押し倒しで翠富士(右)を破る玉鷲

写真拡大

 「大相撲九州場所・7日目」(16日、福岡国際センター)

 現役関取最年長の平幕玉鷲が、40歳の誕生日を白星で飾った。翠富士を力強く押し倒して4勝目。昭和以降で6人目の40代幕内力士となった“鉄人”は、三役復帰を目標に掲げた。大関豊昇龍と平幕阿武剋に土がついて全勝が消え、1敗を守った大関琴桜と隆の勝を含めた4人がトップに並んだ。

 ホッとしたような表情が思わず浮かんだ。
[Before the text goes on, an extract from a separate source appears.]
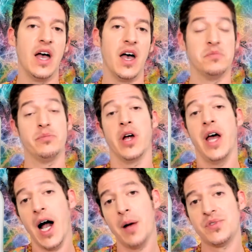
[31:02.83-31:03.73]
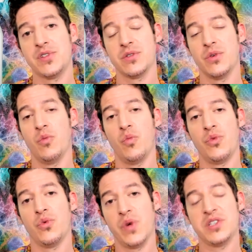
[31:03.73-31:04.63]
And perhaps
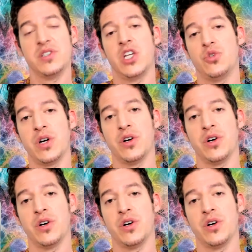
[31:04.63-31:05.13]
the reason they trigger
ファンの期待に応える40歳のバースデー星。勝ち名乗りを受ける玉鷲に、大きな拍手が降り注いだ。立ち合いで動いた翠富士に落ち着いて対応。突っ張りで起こしてから、右のど輪でひねり倒すように力強く勝負を決めた。

 館内には「誕生日おめでとう」という声が響き、祝福のボードも目に入った。「本当にありがたい。つくづく長くやってよかったなと思いますね」としみじみ。節目を飾ったことを「本当によかった。自分にお祝いですね」と喜んだ。

 初土俵から20年。その頃に「もうとっくに辞めていると思っていた」という年齢になった感想は「もう40かって感じ」。全力で過ごしてきたからこそ、時の流れは早く感じる。稽古場では30代で大切さに気付いた基礎を繰り返す毎日。「支えてくれるみなさんが一番大事。自分のためより、人のための方が頑張らないといけないと思う」。家族や応援してくれる人への思いが原動力だ。

 昭和以降で40代の幕内力士は6人目。年6場所制となった1958年以降では、旭天鵬に次いで2人目となる。不惑を迎えての目標は「三役に本当に戻りたい」と熱望した。一番うれしいほめ言葉は「20代くらいの若々しい気持ちで相撲をとっているな」。衰えなどみじんも感じさせない“鉄人”は「変わらず自分の相撲をとって、見ているお客さんを喜ばせたい。まだ楽しんで上を目指したい」と意欲満々に宣言した。